• [ABOUT THIS EXERCISE]
Print exactly, and only, the lines from the one containing "[00:00:01.00 to 00:00:02.00]" through the last line of the records below, both included; leave out the pictures.

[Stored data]
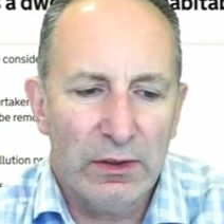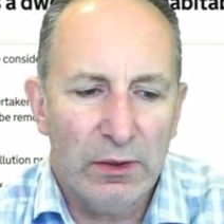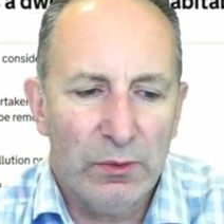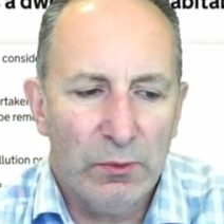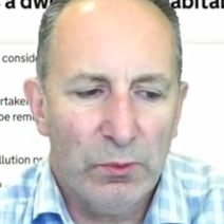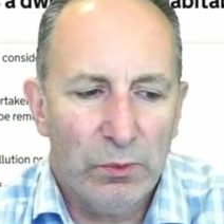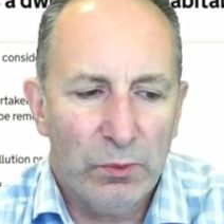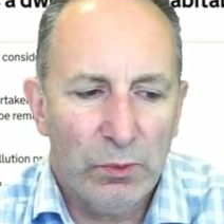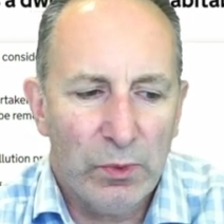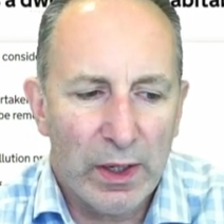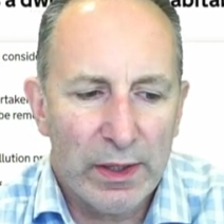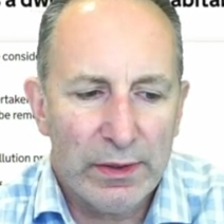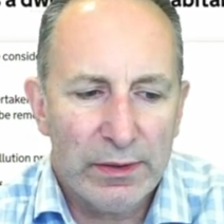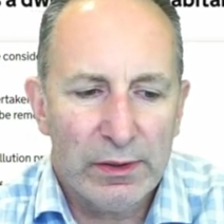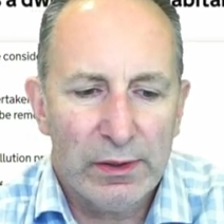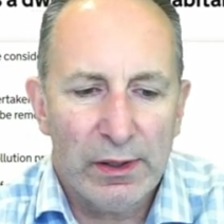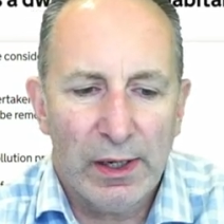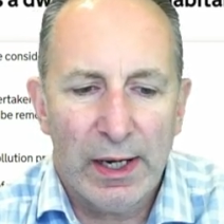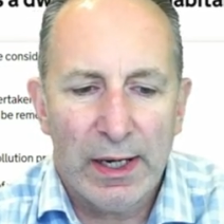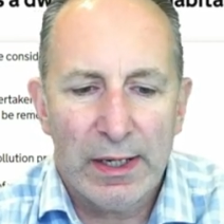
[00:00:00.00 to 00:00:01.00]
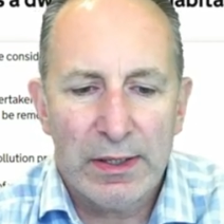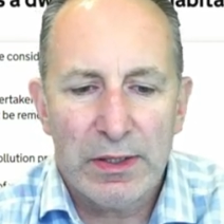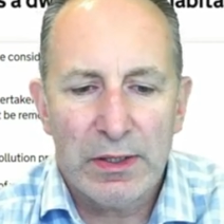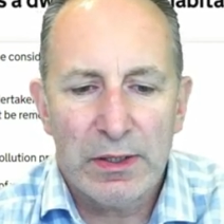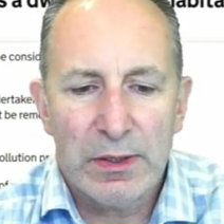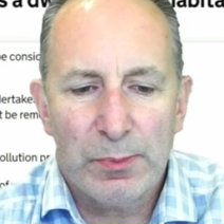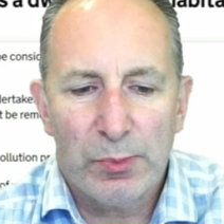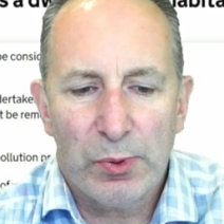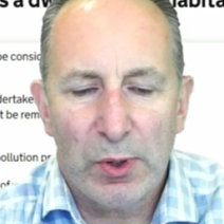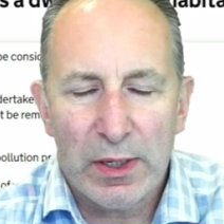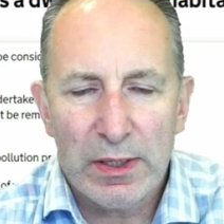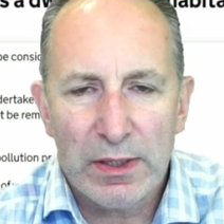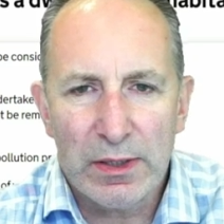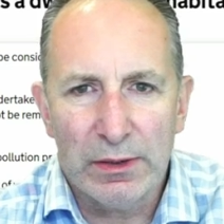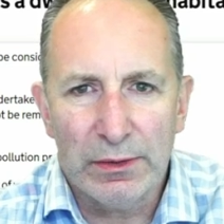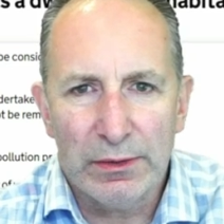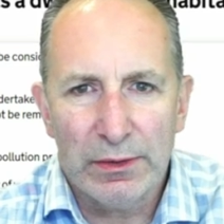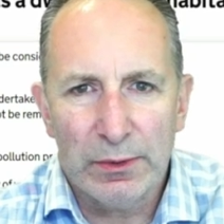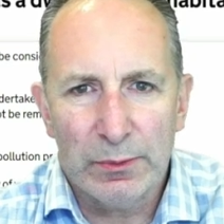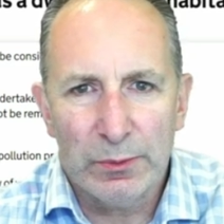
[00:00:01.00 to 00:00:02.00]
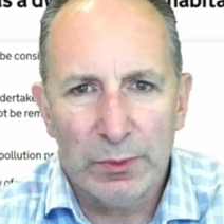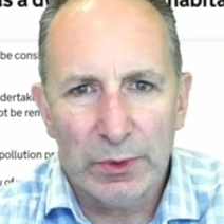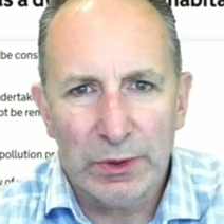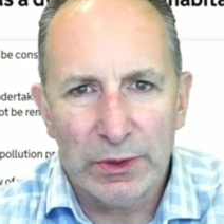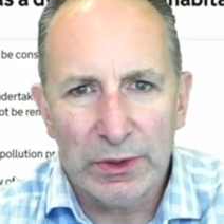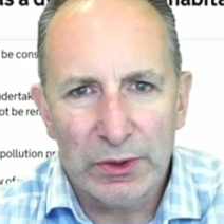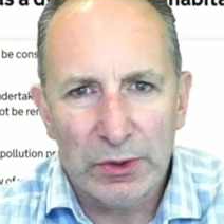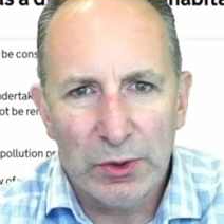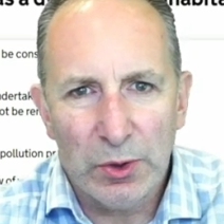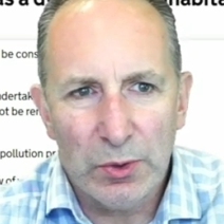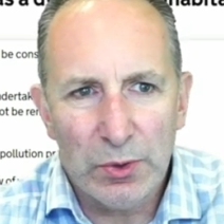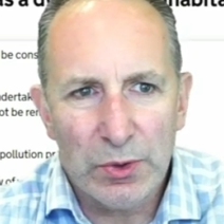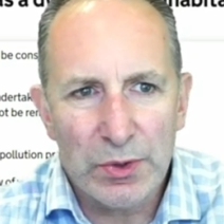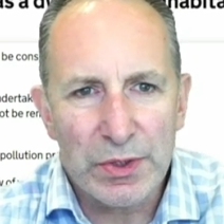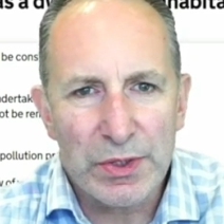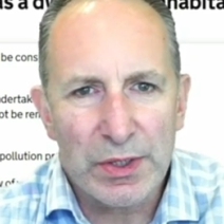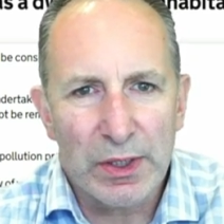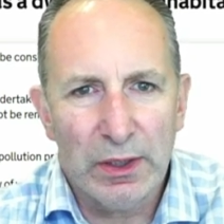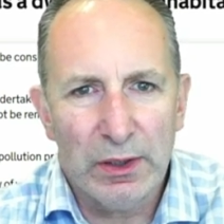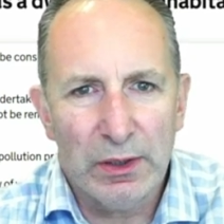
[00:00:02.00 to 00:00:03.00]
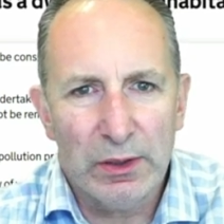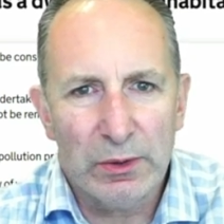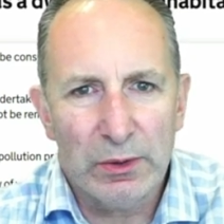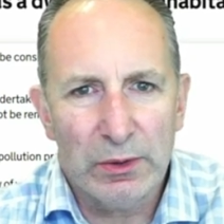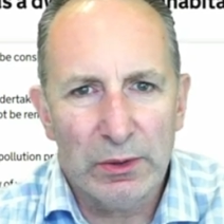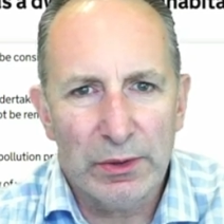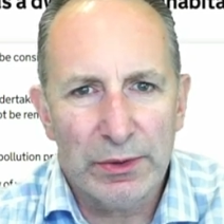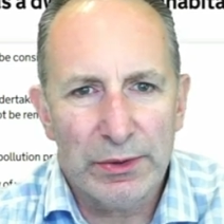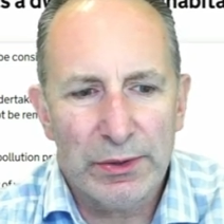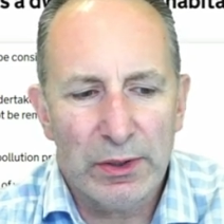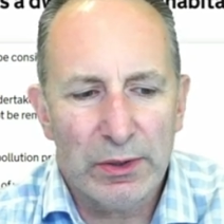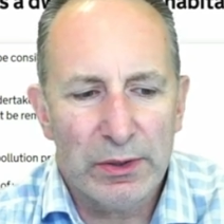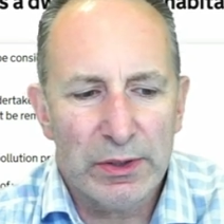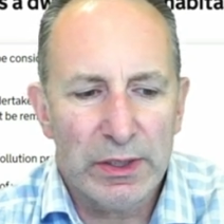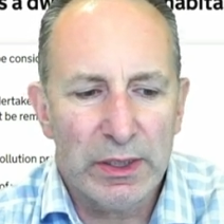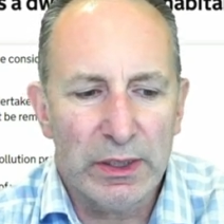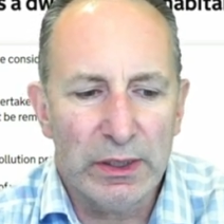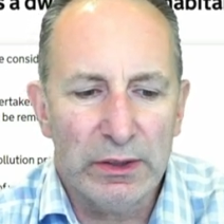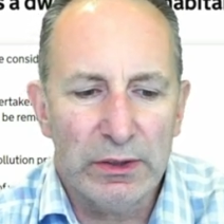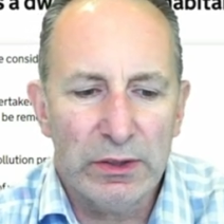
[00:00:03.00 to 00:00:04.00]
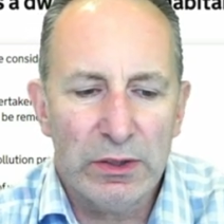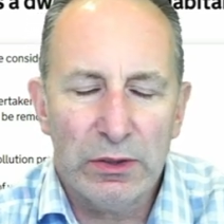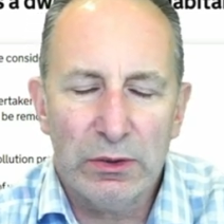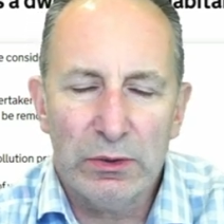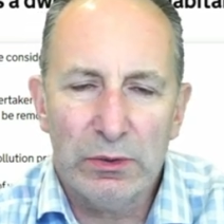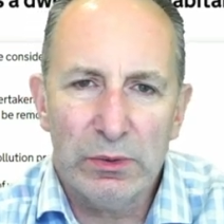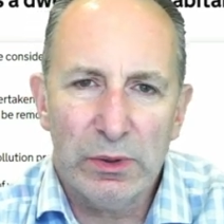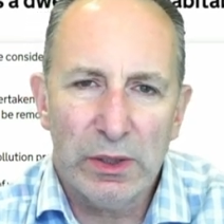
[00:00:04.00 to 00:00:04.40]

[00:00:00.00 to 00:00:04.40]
where there are hazards present that would cause a local authority to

• [YOUR RESPONSE]
[00:00:01.00 to 00:00:02.00]
[00:00:02.00 to 00:00:03.00]
[00:00:03.00 to 00:00:04.00]
[00:00:04.00 to 00:00:04.40]

[00:00:00.00 to 00:00:04.40]
where there are hazards present that would cause a local authority to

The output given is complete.